Syn Marnotrawny (Weyssenhoff, 1905)/VI

Z Wikiźródeł, wolnej biblioteki
<<< Dane tekstu >>>
Autor Józef Weyssenhoff
Tytuł Syn Marnotrawny
Rozdział VI
Wydawca Gebethner i Wolff
Data wyd. 1905
Druk W. L. Anczyc i Spółka
Miejsce wyd. Warszawa; Kraków
Źródło Skany na Commons
Inne Cały tekst
Pobierz jako: EPUB  • PDF  • MOBI 
Indeks stron
VI.

Pociąg, zbierający pasażerów od zachodu na wschód, do Cannes, Antibes, Nizzy, Beaulieu, do korony tego kraju, do Montecarlo, mknął samym brzegiem morza, mijając po lewej stronie niby ogród gęsto zamieszkany, oliwne gaje na rdzawych stokach skał, mury białych willi, kapiących od róż i geranium; ze świstem i grzmotem wpadał w krótkie tunele, osadzał się z rozpędu na małych dworcach, na których przybierał gorączkowo kilka osób, trzaskał drzwiami wagonów, świstał i ruszał dalej, bryzgając wesołą parą na szosę tuż obok rozciągniętą. Po szosie tej warczały samochody, śmigały bicykle na wyprzódki z pociągiem. Zaledwie gdzie niegdzie ciężki, wysoki wóz, wleczony przez muła, przerywał ten pęd, jakby dla oznaczenia szybkości mijającego pościgu.

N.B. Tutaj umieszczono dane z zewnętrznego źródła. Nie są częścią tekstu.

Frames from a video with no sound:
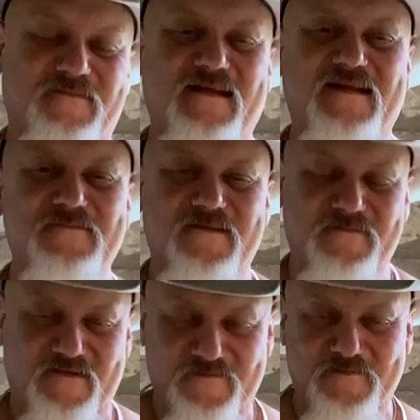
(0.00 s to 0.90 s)
My name is
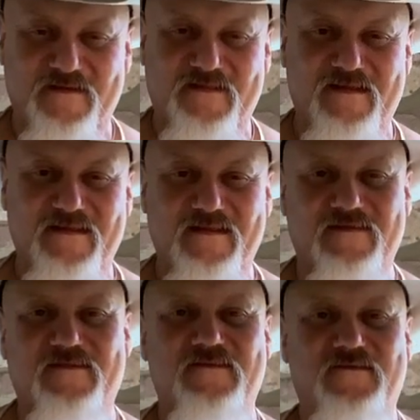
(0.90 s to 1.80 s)
Chef Martin.
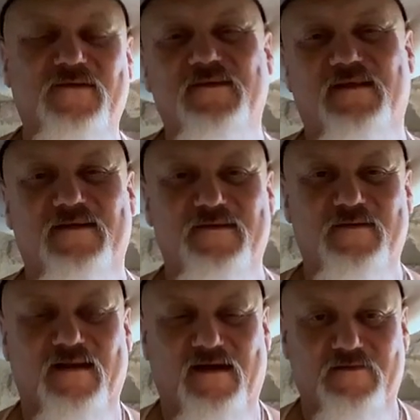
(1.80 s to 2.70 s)
This is To The Nude
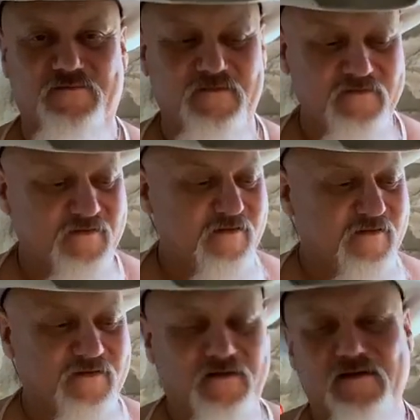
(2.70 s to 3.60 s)
Life.
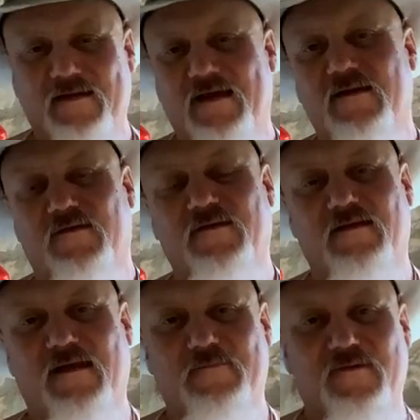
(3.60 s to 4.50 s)
Later
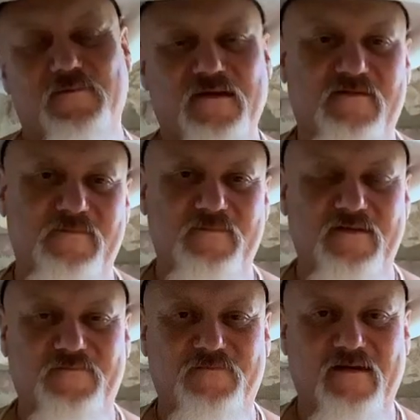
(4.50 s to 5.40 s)
today I'm gonna make some
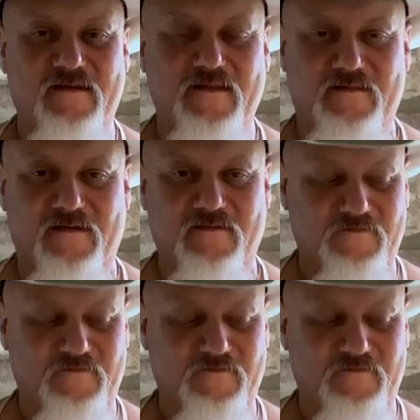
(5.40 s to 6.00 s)
beef fajitas.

Wcześnie jeszcze — dzień cały przed nami. Może to dzień szczęścia, niebywałych wzruszeń, może ten oczekiwany dzień wielkiej fortuny?... Tymczasem dzień taki pogodny, aż się dostaje skrzydlatych zachcianek. Możnaby się przejechać grzbietem tych wyżyn przez opalowe leciutkie mgławice, można puścić się łodzią po tem ciepłem, przyjaznem morzu. Ale wstąpimy najpierw do sali gry w Montecarlo. Coś łechce, coś upaja, coś gna.
Tylko woźnica włoski w bluzie i w birecie, leżąc niedbale na ładownym wozie, mniema, że dzień jest zwyczajny, pracowity, i spogląda chmurnie ze swego wysokiego leża na szczęśliwych, którzy go pędem mijają.

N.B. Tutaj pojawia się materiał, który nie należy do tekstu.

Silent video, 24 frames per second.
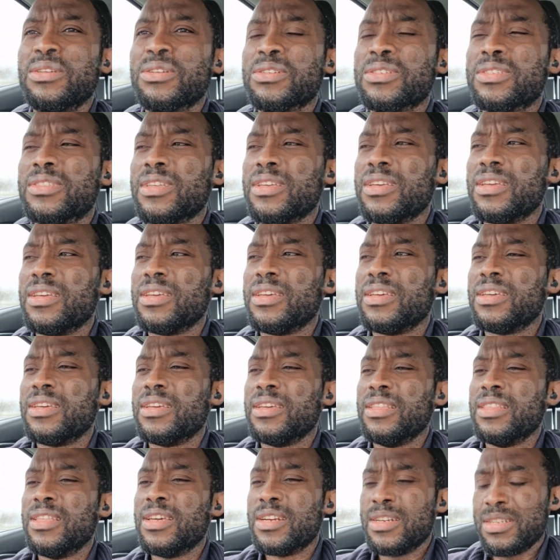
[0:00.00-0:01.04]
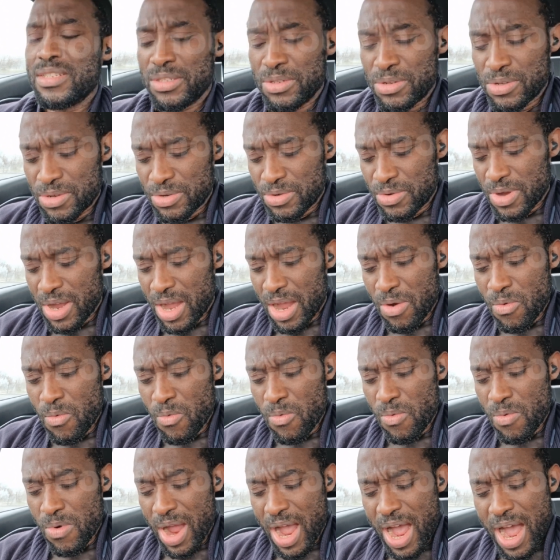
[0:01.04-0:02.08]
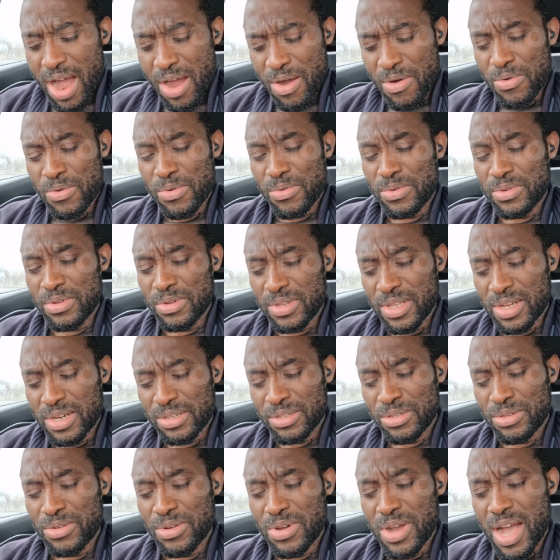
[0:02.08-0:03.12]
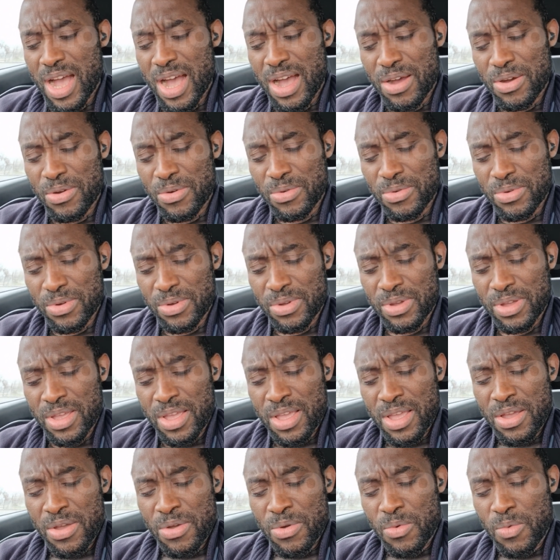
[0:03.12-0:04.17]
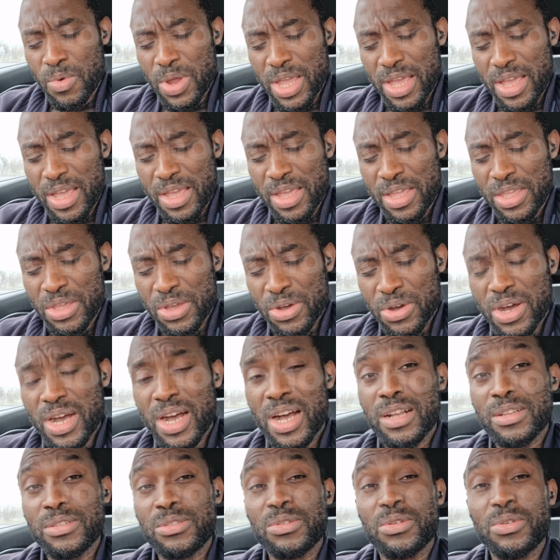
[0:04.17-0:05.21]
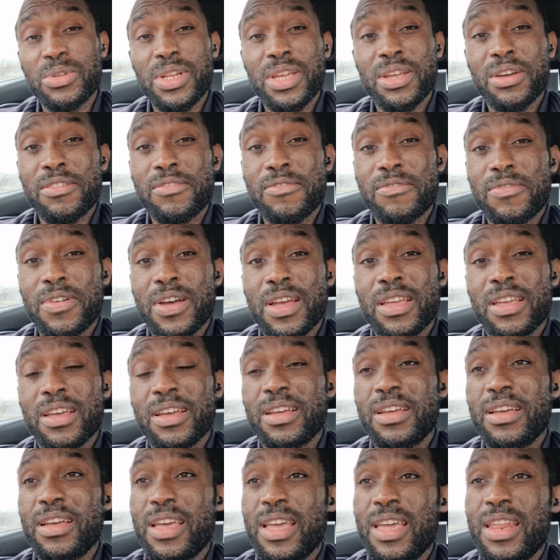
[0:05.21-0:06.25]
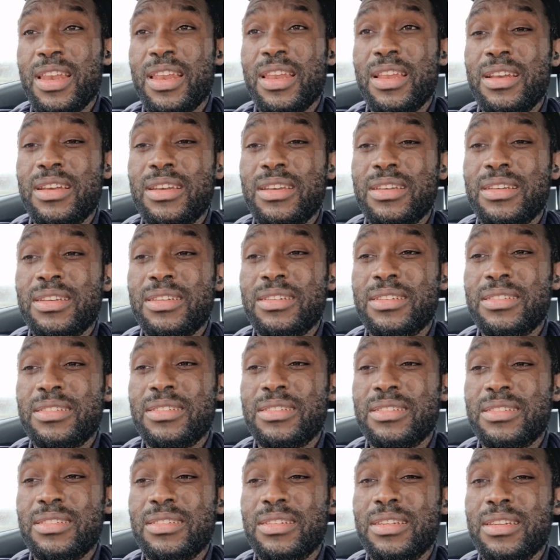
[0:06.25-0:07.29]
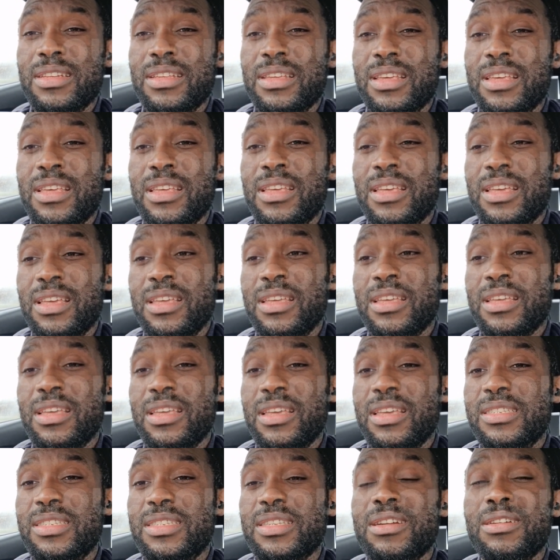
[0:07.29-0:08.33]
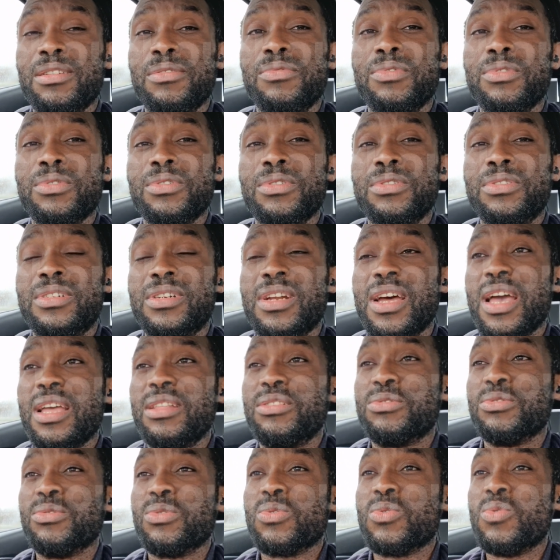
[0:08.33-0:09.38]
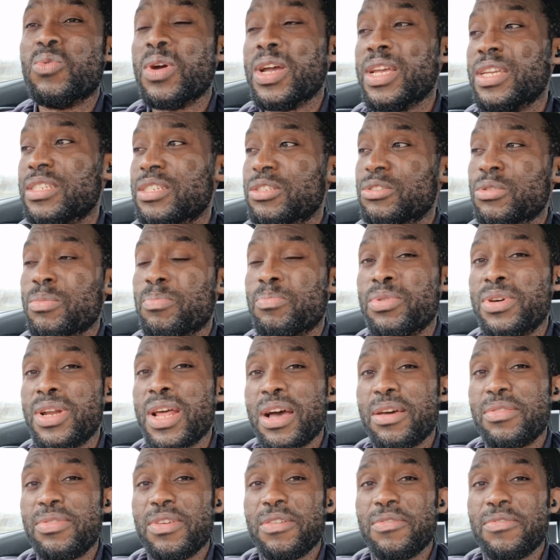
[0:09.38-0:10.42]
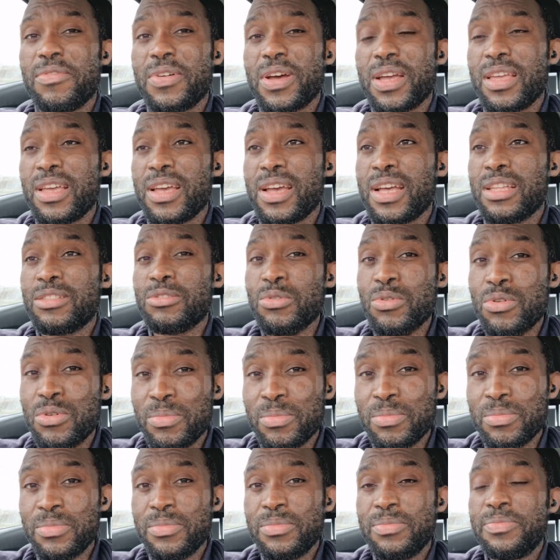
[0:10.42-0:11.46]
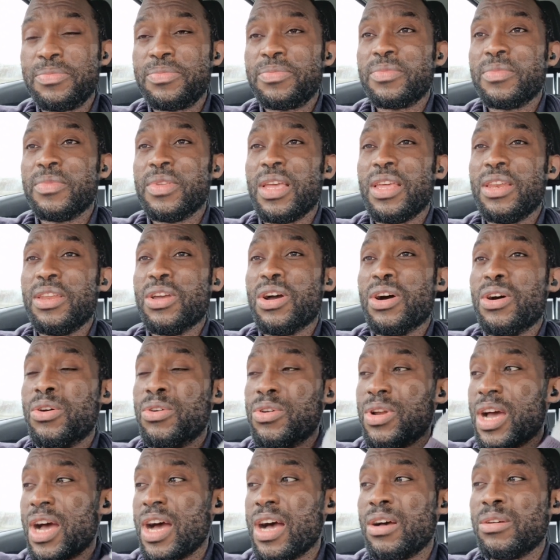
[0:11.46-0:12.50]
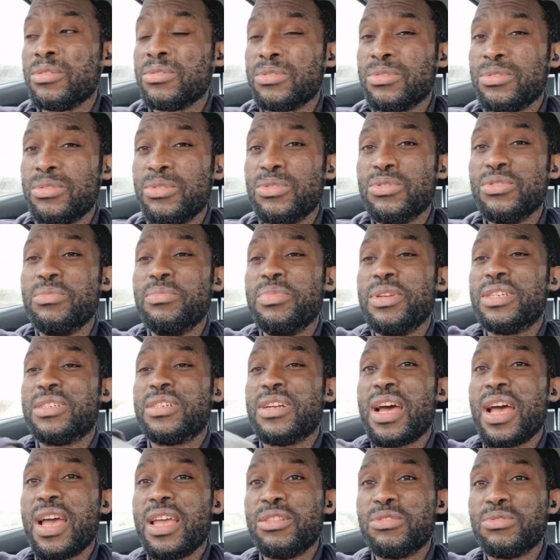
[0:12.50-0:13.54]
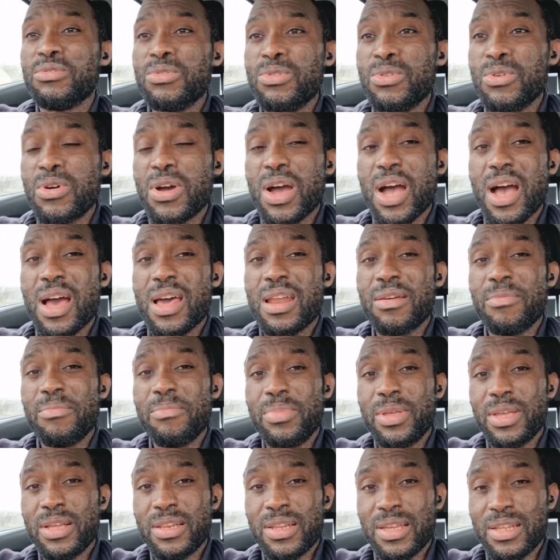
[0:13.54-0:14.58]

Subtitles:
say there is no how, there is no how where your house could be on fire. And instead of you trying to quench, to put out the fire at home, in your own house, you'll be trying to go out and build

W pociągu śmiechy i podniecony głos Słuszki. Nie siada nawet, obchodzi po przedziałach mnóstwo znajomych, bo ma wiele nauk do udzielenia. Tę zaś główną:
— Mówię wam, posiadłem sekret rulety. Gnomy rulety nawiedzają mnie. Kto chce być szczęśliwy, proszę za mną. Dzisiaj mój system gram do spółki z księżną della Robbia. Mogę jeszcze kogoś przybrać, mam jeszcze jedno miejsce.
Odezwał się baron von Schwind, Westfalczyk, wysoki, kościsty, rasowy, z oczyma zmęczonemi przez bezsenność i hamowaną chciwość:
— Każdy za siebie, mój drogi, to najlepsze. A jeżeli już spółka, to ją wolę z Rubensonem, tylko niech mi najprzód da kredytywę na pół miliona.
Wskazał głową w oddalony kąt wagonu, gdzie siedział Rubenson w towarzystwie pani de Sertonville i Jerzego Dubieńskiego.
— Patrz, jak opuchł od biletów bankowych. Jeżeli dzisiaj wygra, będzie je musiał ulokować z tyłu, z przodu już nie zmieści.
— Schwind! — odezwał sentencyonalnie Słuszka — traktujesz grę nadto lekko. Zobaczysz, przyjdziesz jeszcze na moje podwórko.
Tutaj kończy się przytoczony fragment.